+++ Stored data
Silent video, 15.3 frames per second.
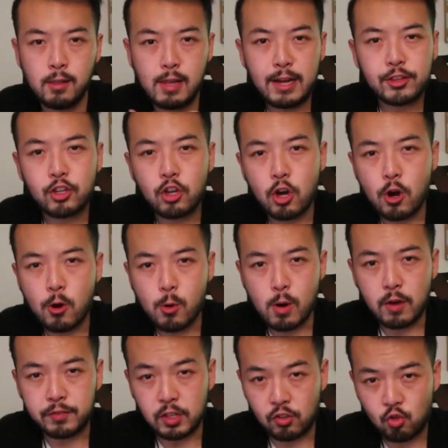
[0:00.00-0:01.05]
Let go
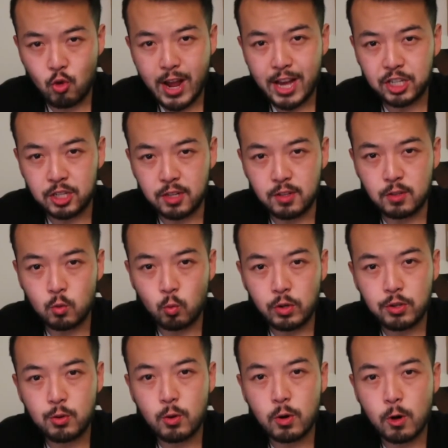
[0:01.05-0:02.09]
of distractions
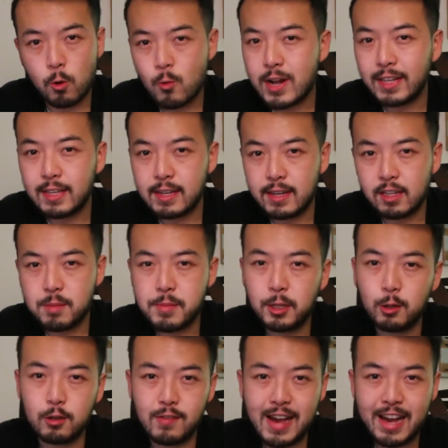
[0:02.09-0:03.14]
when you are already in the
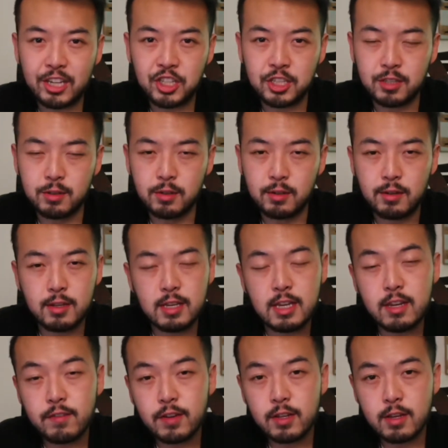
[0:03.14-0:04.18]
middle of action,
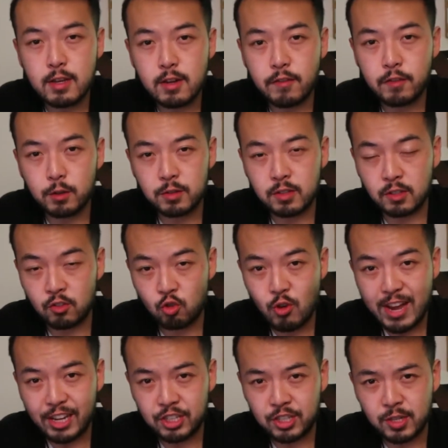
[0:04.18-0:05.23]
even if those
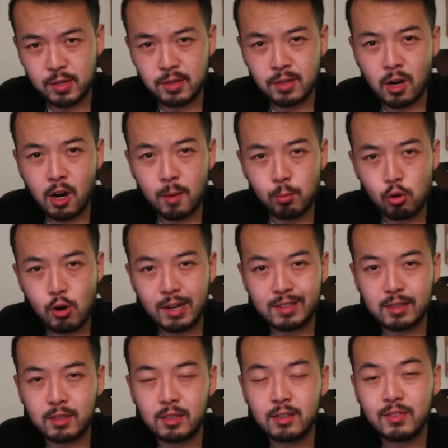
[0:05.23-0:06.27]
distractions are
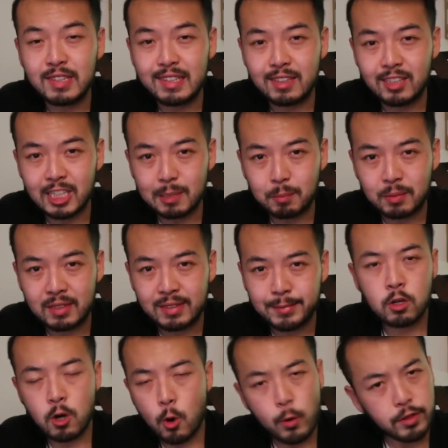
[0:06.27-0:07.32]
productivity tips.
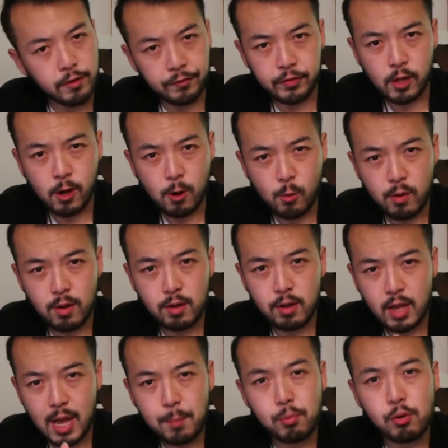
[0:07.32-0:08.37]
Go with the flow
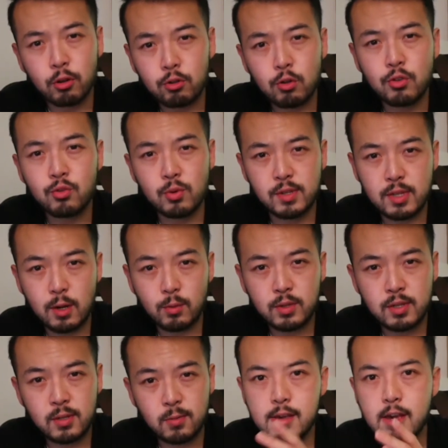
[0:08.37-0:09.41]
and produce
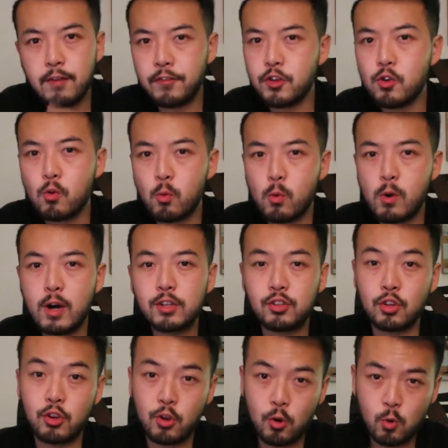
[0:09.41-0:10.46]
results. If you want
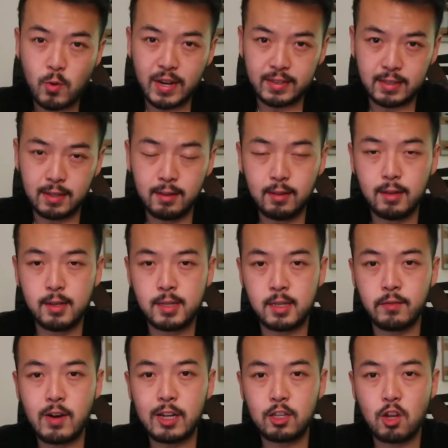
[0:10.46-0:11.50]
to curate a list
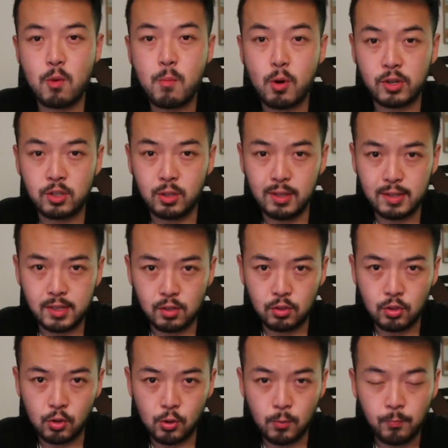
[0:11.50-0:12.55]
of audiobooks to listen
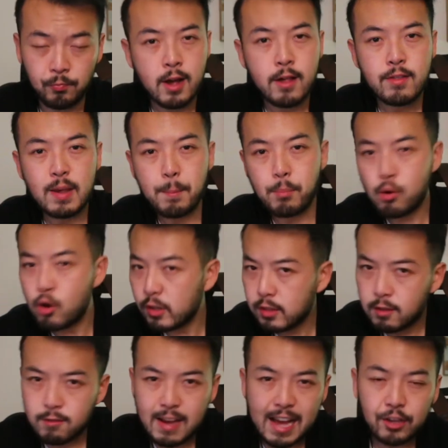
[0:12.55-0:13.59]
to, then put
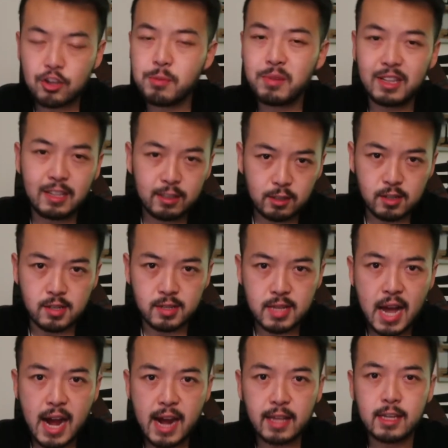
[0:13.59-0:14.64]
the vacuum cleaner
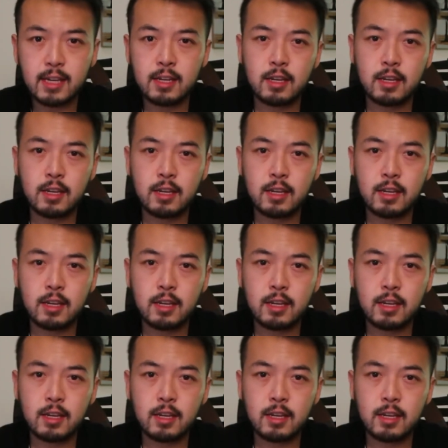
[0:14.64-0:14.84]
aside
++++++
From the material above, copy everything exactly but the pictures.

— Written solution —
Silent video, 15.3 frames per second.
[0:00.00-0:01.05]
Let go
[0:01.05-0:02.09]
of distractions
[0:02.09-0:03.14]
when you are already in the
[0:03.14-0:04.18]
middle of action,
[0:04.18-0:05.23]
even if those
[0:05.23-0:06.27]
distractions are
[0:06.27-0:07.32]
productivity tips.
[0:07.32-0:08.37]
Go with the flow
[0:08.37-0:09.41]
and produce
[0:09.41-0:10.46]
results. If you want
[0:10.46-0:11.50]
to curate a list
[0:11.50-0:12.55]
of audiobooks to listen
[0:12.55-0:13.59]
to, then put
[0:13.59-0:14.64]
the vacuum cleaner
[0:14.64-0:14.84]
aside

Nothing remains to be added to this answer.